About this exercise: Go through the entries below from the first line and transcribe each one exactly, ending with the line that contains "[0:01.50-0:02.50]".

(Collection entries)
== Segment start ==
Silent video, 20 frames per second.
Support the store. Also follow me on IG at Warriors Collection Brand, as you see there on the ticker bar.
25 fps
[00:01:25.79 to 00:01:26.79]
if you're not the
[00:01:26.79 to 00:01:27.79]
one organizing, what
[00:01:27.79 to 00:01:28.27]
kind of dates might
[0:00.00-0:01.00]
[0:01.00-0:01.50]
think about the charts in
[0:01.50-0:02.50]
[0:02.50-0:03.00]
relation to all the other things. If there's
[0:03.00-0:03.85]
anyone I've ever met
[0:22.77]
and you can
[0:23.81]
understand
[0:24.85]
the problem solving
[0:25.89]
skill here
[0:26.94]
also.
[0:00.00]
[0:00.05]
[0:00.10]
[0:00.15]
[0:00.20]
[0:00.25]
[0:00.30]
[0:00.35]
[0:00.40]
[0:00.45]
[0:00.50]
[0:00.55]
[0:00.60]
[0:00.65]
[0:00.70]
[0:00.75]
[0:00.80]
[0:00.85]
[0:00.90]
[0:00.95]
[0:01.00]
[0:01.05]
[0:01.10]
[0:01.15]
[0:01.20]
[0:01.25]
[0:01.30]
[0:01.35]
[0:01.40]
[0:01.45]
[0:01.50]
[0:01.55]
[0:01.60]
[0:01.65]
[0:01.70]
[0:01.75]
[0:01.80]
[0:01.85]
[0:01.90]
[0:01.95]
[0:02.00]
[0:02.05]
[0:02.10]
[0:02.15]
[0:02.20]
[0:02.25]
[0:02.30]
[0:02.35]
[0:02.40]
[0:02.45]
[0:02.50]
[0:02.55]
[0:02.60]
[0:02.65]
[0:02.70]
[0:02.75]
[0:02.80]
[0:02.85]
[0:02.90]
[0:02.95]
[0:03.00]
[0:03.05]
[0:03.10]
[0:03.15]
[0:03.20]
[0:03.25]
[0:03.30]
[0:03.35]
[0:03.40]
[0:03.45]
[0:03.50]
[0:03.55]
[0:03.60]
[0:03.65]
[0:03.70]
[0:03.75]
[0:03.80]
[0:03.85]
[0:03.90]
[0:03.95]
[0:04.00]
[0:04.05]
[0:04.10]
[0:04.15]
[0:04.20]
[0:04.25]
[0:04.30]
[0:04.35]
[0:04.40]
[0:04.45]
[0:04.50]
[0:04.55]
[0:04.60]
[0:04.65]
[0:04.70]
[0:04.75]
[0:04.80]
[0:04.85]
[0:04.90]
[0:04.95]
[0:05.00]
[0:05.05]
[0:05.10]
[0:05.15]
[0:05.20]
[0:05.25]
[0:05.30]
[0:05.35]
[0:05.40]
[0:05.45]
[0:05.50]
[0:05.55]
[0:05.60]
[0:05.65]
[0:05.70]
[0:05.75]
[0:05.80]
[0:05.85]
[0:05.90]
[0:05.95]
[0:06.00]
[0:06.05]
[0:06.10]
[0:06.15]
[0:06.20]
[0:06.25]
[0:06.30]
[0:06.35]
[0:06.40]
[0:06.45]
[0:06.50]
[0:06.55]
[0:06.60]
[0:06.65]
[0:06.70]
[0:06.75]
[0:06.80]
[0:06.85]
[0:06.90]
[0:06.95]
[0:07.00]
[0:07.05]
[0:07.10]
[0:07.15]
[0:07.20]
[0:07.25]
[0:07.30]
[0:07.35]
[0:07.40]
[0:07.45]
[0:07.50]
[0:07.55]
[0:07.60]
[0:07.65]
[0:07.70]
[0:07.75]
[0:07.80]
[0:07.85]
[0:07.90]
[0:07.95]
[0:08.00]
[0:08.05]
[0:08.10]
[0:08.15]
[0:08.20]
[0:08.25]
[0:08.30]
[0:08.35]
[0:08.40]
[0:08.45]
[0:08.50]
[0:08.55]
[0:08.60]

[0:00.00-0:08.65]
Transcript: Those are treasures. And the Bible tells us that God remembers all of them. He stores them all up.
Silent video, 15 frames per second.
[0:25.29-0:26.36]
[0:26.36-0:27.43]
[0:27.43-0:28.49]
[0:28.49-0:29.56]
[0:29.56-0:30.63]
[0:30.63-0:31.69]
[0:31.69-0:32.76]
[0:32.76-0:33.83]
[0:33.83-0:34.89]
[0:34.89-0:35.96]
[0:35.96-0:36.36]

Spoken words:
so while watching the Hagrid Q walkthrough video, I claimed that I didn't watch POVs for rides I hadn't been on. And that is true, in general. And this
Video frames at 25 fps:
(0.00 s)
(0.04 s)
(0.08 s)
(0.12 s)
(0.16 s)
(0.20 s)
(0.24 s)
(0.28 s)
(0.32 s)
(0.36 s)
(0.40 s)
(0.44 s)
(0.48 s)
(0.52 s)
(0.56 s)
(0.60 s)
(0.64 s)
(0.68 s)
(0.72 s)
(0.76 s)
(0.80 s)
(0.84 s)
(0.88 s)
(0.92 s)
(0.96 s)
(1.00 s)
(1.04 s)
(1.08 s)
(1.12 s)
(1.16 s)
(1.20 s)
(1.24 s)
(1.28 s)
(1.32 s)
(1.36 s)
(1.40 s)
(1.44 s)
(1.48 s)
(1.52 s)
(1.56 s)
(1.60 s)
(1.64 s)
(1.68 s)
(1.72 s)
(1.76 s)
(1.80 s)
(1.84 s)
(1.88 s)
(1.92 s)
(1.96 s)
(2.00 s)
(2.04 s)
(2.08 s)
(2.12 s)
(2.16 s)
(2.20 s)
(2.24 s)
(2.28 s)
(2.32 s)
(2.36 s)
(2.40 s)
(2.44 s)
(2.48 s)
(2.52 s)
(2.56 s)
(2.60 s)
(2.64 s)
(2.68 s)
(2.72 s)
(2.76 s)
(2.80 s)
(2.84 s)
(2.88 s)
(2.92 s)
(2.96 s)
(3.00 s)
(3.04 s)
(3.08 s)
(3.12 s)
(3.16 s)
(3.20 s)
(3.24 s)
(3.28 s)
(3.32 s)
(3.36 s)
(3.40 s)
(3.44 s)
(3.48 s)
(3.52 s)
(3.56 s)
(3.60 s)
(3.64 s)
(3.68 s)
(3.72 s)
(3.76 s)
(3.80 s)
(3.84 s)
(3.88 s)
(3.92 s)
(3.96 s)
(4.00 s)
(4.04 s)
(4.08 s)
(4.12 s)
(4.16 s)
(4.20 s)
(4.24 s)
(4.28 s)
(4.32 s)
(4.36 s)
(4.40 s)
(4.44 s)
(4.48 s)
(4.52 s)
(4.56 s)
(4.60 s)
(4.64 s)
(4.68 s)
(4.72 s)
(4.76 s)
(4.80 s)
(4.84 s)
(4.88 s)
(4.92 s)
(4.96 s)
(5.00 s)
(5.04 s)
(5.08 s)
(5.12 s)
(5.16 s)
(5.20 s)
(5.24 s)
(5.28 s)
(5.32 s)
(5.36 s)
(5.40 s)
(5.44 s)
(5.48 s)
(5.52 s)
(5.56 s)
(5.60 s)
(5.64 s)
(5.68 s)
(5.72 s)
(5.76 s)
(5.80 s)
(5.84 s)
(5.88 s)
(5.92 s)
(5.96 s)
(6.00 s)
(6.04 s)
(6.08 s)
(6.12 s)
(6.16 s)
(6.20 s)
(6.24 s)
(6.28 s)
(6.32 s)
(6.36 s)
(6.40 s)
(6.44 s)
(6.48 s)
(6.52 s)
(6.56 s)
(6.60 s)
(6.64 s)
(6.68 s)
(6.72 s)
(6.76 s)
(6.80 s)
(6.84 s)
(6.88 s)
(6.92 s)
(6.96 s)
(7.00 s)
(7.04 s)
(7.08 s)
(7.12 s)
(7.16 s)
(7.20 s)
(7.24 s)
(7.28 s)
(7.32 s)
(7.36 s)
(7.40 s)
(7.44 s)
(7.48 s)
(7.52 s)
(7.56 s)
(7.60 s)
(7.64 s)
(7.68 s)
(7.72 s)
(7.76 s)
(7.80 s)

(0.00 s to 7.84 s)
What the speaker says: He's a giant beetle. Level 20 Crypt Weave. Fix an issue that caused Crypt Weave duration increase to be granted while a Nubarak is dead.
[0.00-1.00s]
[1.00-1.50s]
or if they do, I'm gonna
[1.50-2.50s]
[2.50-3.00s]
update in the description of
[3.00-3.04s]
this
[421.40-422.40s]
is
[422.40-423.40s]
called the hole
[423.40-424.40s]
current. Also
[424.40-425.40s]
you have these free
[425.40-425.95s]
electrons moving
== Segment end ==
Result of the task:
Silent video, 20 frames per second.
Support the store. Also follow me on IG at Warriors Collection Brand, as you see there on the ticker bar.
25 fps
[00:01:25.79 to 00:01:26.79]
if you're not the
[00:01:26.79 to 00:01:27.79]
one organizing, what
[00:01:27.79 to 00:01:28.27]
kind of dates might
[0:00.00-0:01.00]
[0:01.00-0:01.50]
think about the charts in
[0:01.50-0:02.50]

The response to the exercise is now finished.